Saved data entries
==*==
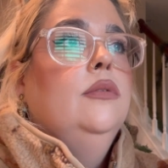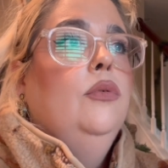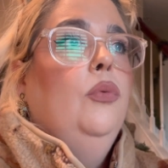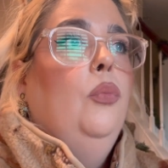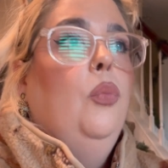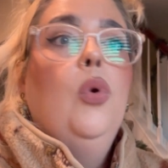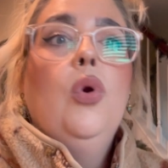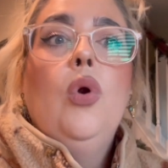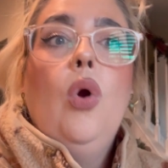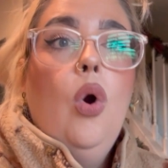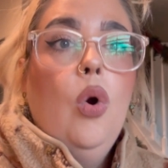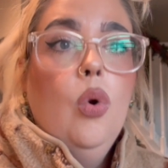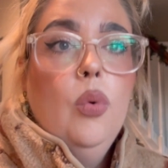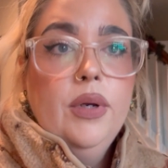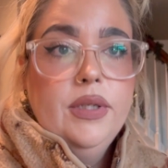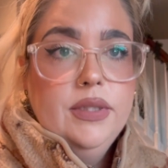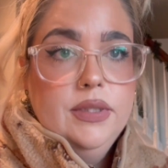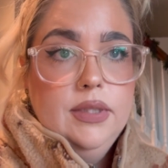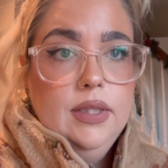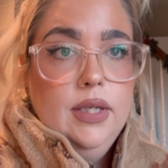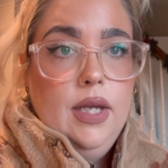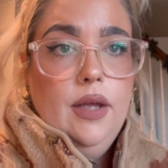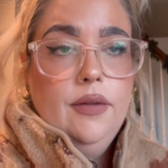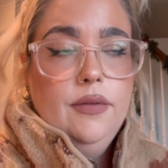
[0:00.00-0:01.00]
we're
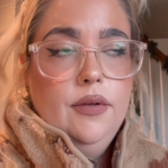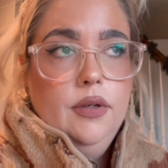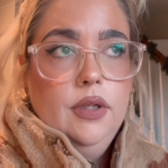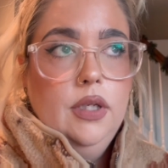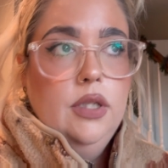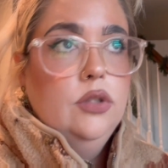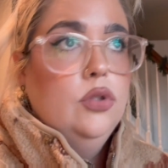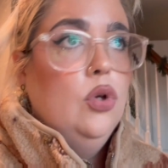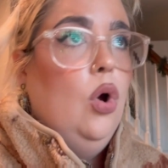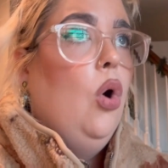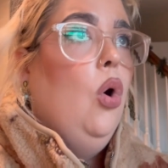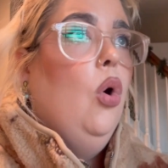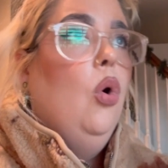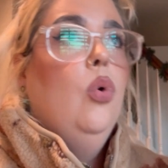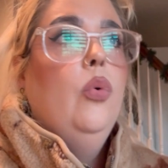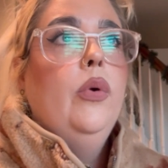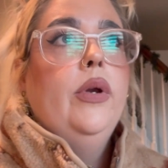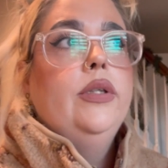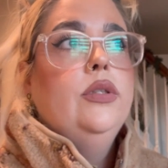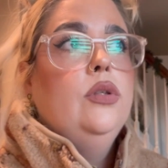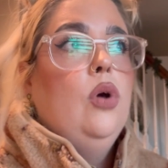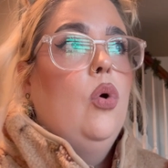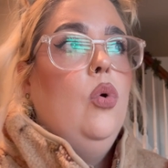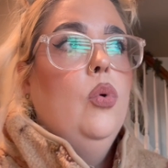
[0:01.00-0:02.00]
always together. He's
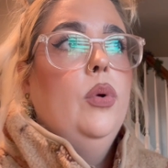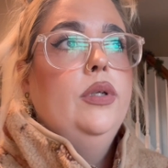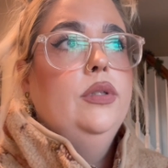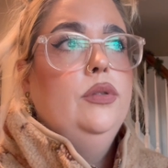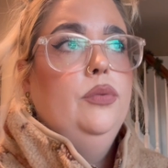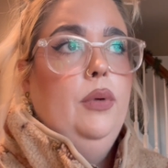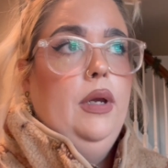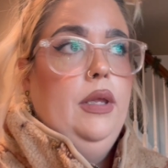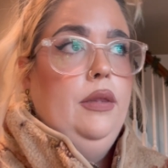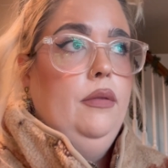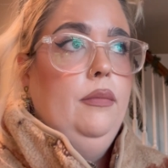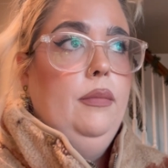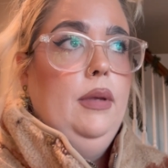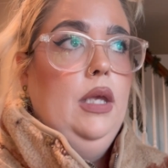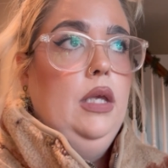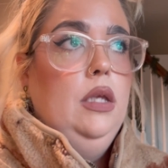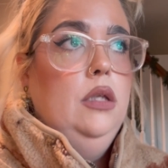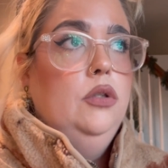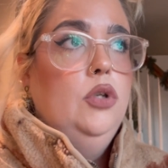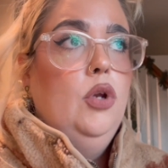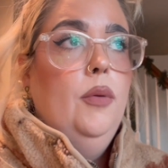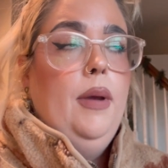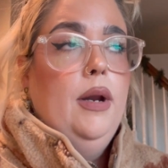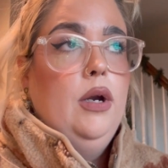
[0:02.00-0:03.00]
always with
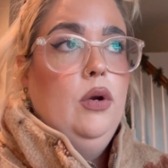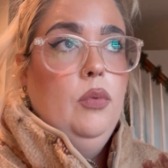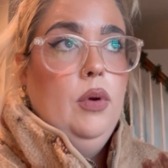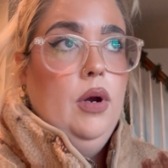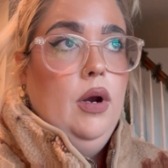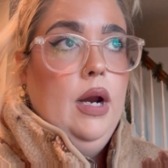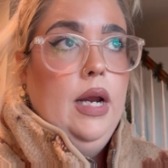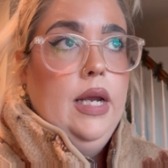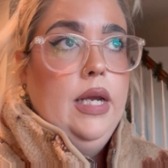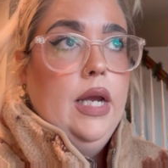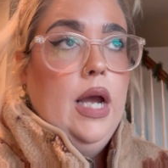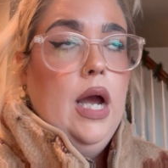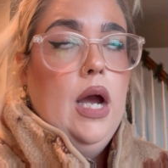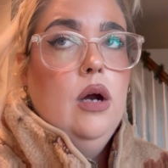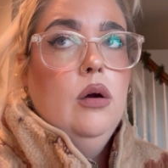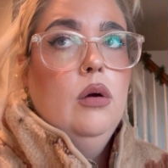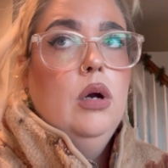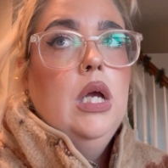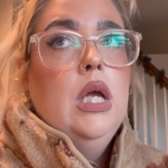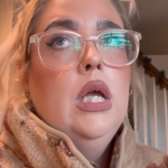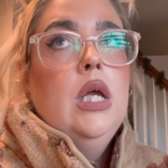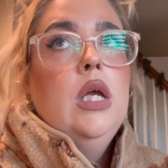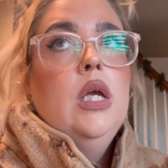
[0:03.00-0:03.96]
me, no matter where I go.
==*==
PROBLEM TO SOLVE: Make an exact copy of every record, pictures excluded.

WRITTEN RESPONSE:
[0:00.00-0:01.00]
we're
[0:01.00-0:02.00]
always together. He's
[0:02.00-0:03.00]
always with
[0:03.00-0:03.96]
me, no matter where I go.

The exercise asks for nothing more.